__ABOUT THIS TASK__
Type out every entry again, character for character.

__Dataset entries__
***
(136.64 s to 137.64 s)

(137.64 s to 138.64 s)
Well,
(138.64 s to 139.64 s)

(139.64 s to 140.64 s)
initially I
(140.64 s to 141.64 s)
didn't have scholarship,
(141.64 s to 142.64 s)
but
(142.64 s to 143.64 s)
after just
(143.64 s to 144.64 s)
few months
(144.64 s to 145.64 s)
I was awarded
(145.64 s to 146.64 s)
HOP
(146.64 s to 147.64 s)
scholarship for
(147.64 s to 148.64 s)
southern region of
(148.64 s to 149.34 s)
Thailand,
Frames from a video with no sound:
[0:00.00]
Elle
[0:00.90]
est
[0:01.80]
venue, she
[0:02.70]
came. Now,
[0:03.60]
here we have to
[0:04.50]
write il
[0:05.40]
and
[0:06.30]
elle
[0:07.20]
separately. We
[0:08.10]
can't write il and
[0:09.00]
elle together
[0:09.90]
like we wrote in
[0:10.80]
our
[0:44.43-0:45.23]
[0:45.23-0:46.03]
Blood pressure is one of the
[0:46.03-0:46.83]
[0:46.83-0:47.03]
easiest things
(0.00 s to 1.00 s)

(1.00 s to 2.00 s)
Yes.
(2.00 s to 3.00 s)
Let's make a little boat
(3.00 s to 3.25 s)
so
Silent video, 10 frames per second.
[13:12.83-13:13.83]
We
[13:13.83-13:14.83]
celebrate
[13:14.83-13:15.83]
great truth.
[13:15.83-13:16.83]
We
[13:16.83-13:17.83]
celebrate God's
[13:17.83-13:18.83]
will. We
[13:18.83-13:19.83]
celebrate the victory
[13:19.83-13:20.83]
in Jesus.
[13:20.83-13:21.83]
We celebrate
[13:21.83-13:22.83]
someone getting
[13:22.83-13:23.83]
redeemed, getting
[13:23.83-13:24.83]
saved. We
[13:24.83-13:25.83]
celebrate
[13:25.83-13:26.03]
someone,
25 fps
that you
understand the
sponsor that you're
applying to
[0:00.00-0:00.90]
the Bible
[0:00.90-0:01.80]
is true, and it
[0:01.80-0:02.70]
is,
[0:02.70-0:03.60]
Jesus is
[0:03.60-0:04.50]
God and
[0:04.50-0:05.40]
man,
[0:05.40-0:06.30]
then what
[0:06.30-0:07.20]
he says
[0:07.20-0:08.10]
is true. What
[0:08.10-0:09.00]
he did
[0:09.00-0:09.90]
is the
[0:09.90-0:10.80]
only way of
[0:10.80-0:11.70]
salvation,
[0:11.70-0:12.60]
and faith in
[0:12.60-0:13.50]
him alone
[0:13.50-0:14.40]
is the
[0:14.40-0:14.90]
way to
***
__RESULT OF THE EXERCISE__
(136.64 s to 137.64 s)

(137.64 s to 138.64 s)
Well,
(138.64 s to 139.64 s)

(139.64 s to 140.64 s)
initially I
(140.64 s to 141.64 s)
didn't have scholarship,
(141.64 s to 142.64 s)
but
(142.64 s to 143.64 s)
after just
(143.64 s to 144.64 s)
few months
(144.64 s to 145.64 s)
I was awarded
(145.64 s to 146.64 s)
HOP
(146.64 s to 147.64 s)
scholarship for
(147.64 s to 148.64 s)
southern region of
(148.64 s to 149.34 s)
Thailand,
Frames from a video with no sound:
[0:00.00]
Elle
[0:00.90]
est
[0:01.80]
venue, she
[0:02.70]
came. Now,
[0:03.60]
here we have to
[0:04.50]
write il
[0:05.40]
and
[0:06.30]
elle
[0:07.20]
separately. We
[0:08.10]
can't write il and
[0:09.00]
elle together
[0:09.90]
like we wrote in
[0:10.80]
our
[0:44.43-0:45.23]
[0:45.23-0:46.03]
Blood pressure is one of the
[0:46.03-0:46.83]
[0:46.83-0:47.03]
easiest things
(0.00 s to 1.00 s)

(1.00 s to 2.00 s)
Yes.
(2.00 s to 3.00 s)
Let's make a little boat
(3.00 s to 3.25 s)
so
Silent video, 10 frames per second.
[13:12.83-13:13.83]
We
[13:13.83-13:14.83]
celebrate
[13:14.83-13:15.83]
great truth.
[13:15.83-13:16.83]
We
[13:16.83-13:17.83]
celebrate God's
[13:17.83-13:18.83]
will. We
[13:18.83-13:19.83]
celebrate the victory
[13:19.83-13:20.83]
in Jesus.
[13:20.83-13:21.83]
We celebrate
[13:21.83-13:22.83]
someone getting
[13:22.83-13:23.83]
redeemed, getting
[13:23.83-13:24.83]
saved. We
[13:24.83-13:25.83]
celebrate
[13:25.83-13:26.03]
someone,
25 fps
that you
understand the
sponsor that you're
applying to
[0:00.00-0:00.90]
the Bible
[0:00.90-0:01.80]
is true, and it
[0:01.80-0:02.70]
is,
[0:02.70-0:03.60]
Jesus is
[0:03.60-0:04.50]
God and
[0:04.50-0:05.40]
man,
[0:05.40-0:06.30]
then what
[0:06.30-0:07.20]
he says
[0:07.20-0:08.10]
is true. What
[0:08.10-0:09.00]
he did
[0:09.00-0:09.90]
is the
[0:09.90-0:10.80]
only way of
[0:10.80-0:11.70]
salvation,
[0:11.70-0:12.60]
and faith in
[0:12.60-0:13.50]
him alone
[0:13.50-0:14.40]
is the
[0:14.40-0:14.90]
way to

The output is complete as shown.